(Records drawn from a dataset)
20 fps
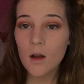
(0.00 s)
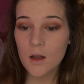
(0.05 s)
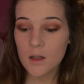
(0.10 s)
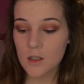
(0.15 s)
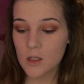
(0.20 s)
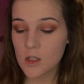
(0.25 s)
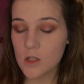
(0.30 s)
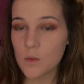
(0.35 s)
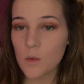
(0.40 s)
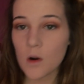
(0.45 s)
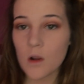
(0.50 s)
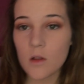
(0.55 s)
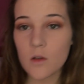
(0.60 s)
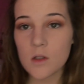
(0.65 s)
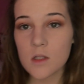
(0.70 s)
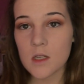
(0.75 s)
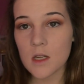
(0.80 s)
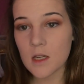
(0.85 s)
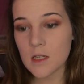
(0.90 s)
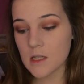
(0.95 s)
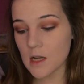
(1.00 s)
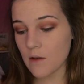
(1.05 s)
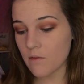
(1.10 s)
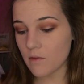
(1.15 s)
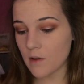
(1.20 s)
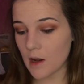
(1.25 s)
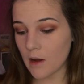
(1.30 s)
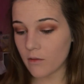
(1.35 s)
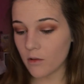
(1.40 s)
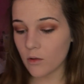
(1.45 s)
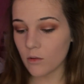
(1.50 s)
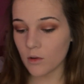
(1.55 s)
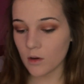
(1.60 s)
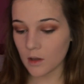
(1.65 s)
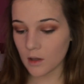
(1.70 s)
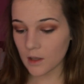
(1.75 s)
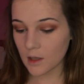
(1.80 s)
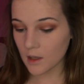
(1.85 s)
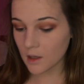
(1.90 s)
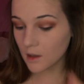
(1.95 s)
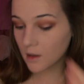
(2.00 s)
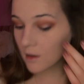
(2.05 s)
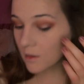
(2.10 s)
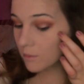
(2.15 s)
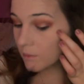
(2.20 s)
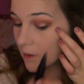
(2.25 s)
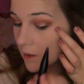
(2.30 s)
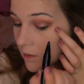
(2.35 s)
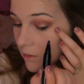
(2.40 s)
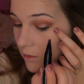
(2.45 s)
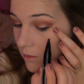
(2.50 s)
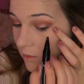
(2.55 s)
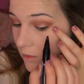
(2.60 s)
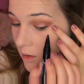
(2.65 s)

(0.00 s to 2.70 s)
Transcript: It's just one of those things that I've never really been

=== Exercise aim ===
Leave the pictures out and reproduce each record exactly as written.

=== Response to this exercise ===
20 fps
(0.00 s)
(0.05 s)
(0.10 s)
(0.15 s)
(0.20 s)
(0.25 s)
(0.30 s)
(0.35 s)
(0.40 s)
(0.45 s)
(0.50 s)
(0.55 s)
(0.60 s)
(0.65 s)
(0.70 s)
(0.75 s)
(0.80 s)
(0.85 s)
(0.90 s)
(0.95 s)
(1.00 s)
(1.05 s)
(1.10 s)
(1.15 s)
(1.20 s)
(1.25 s)
(1.30 s)
(1.35 s)
(1.40 s)
(1.45 s)
(1.50 s)
(1.55 s)
(1.60 s)
(1.65 s)
(1.70 s)
(1.75 s)
(1.80 s)
(1.85 s)
(1.90 s)
(1.95 s)
(2.00 s)
(2.05 s)
(2.10 s)
(2.15 s)
(2.20 s)
(2.25 s)
(2.30 s)
(2.35 s)
(2.40 s)
(2.45 s)
(2.50 s)
(2.55 s)
(2.60 s)
(2.65 s)

(0.00 s to 2.70 s)
Transcript: It's just one of those things that I've never really been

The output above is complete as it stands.